▸ **Required action**:
Give back all of the data exactly, with every picture omitted.

Saved data entries:
'''

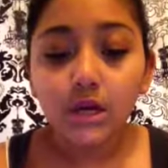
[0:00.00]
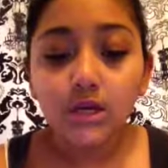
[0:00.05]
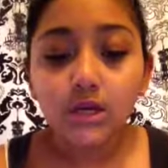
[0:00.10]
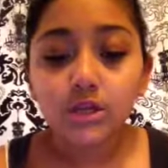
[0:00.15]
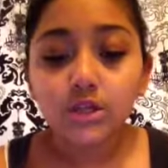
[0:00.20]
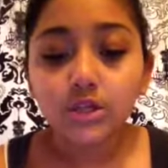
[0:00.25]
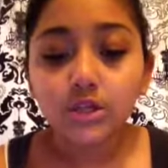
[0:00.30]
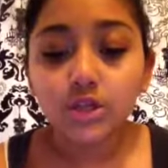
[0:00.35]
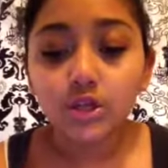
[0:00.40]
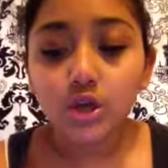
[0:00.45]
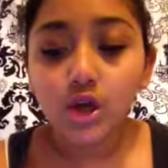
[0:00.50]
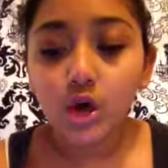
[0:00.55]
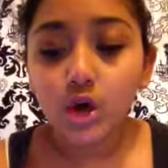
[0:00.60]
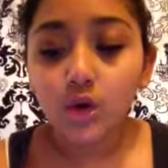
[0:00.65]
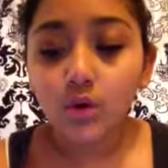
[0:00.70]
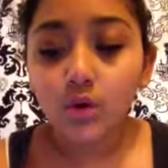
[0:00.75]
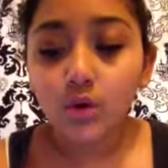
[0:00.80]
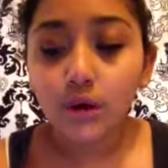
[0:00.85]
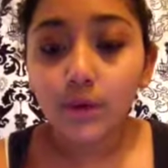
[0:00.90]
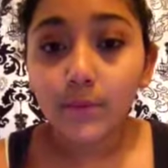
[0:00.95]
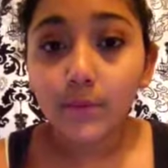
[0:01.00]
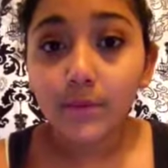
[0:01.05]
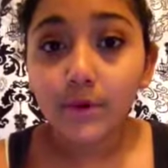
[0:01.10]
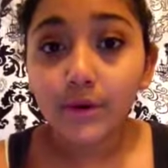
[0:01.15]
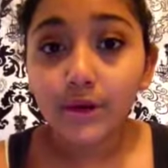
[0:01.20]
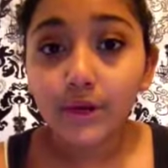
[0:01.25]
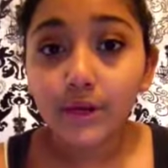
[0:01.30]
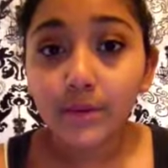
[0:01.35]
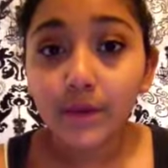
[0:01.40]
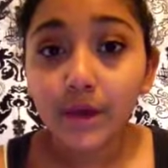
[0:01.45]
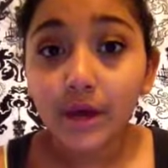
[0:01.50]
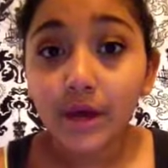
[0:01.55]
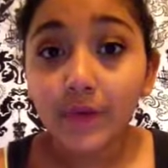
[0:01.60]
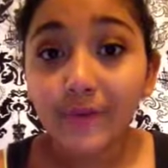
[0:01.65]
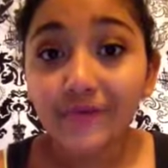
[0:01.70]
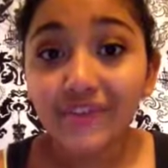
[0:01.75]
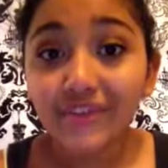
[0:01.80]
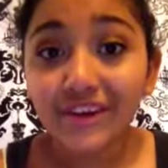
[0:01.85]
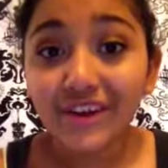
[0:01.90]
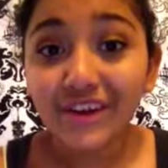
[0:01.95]
so I'm wanting to make up
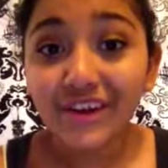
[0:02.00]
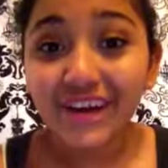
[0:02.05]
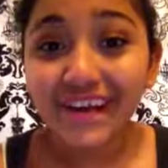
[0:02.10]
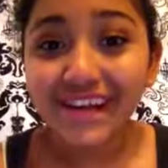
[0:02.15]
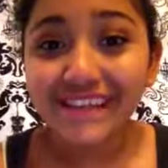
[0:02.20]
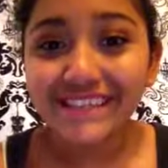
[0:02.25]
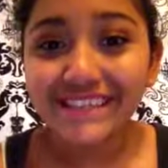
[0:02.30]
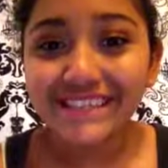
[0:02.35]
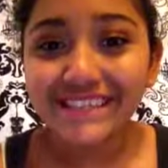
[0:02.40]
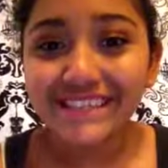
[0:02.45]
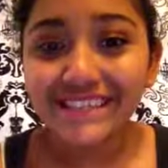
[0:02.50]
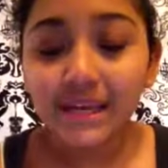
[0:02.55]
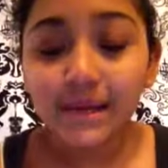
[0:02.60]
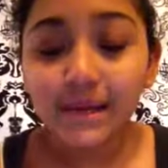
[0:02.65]
for you guys.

'''

▸ **Solved exercise**:
[0:00.00]
[0:00.05]
[0:00.10]
[0:00.15]
[0:00.20]
[0:00.25]
[0:00.30]
[0:00.35]
[0:00.40]
[0:00.45]
[0:00.50]
[0:00.55]
[0:00.60]
[0:00.65]
[0:00.70]
[0:00.75]
[0:00.80]
[0:00.85]
[0:00.90]
[0:00.95]
[0:01.00]
[0:01.05]
[0:01.10]
[0:01.15]
[0:01.20]
[0:01.25]
[0:01.30]
[0:01.35]
[0:01.40]
[0:01.45]
[0:01.50]
[0:01.55]
[0:01.60]
[0:01.65]
[0:01.70]
[0:01.75]
[0:01.80]
[0:01.85]
[0:01.90]
[0:01.95]
so I'm wanting to make up
[0:02.00]
[0:02.05]
[0:02.10]
[0:02.15]
[0:02.20]
[0:02.25]
[0:02.30]
[0:02.35]
[0:02.40]
[0:02.45]
[0:02.50]
[0:02.55]
[0:02.60]
[0:02.65]
for you guys.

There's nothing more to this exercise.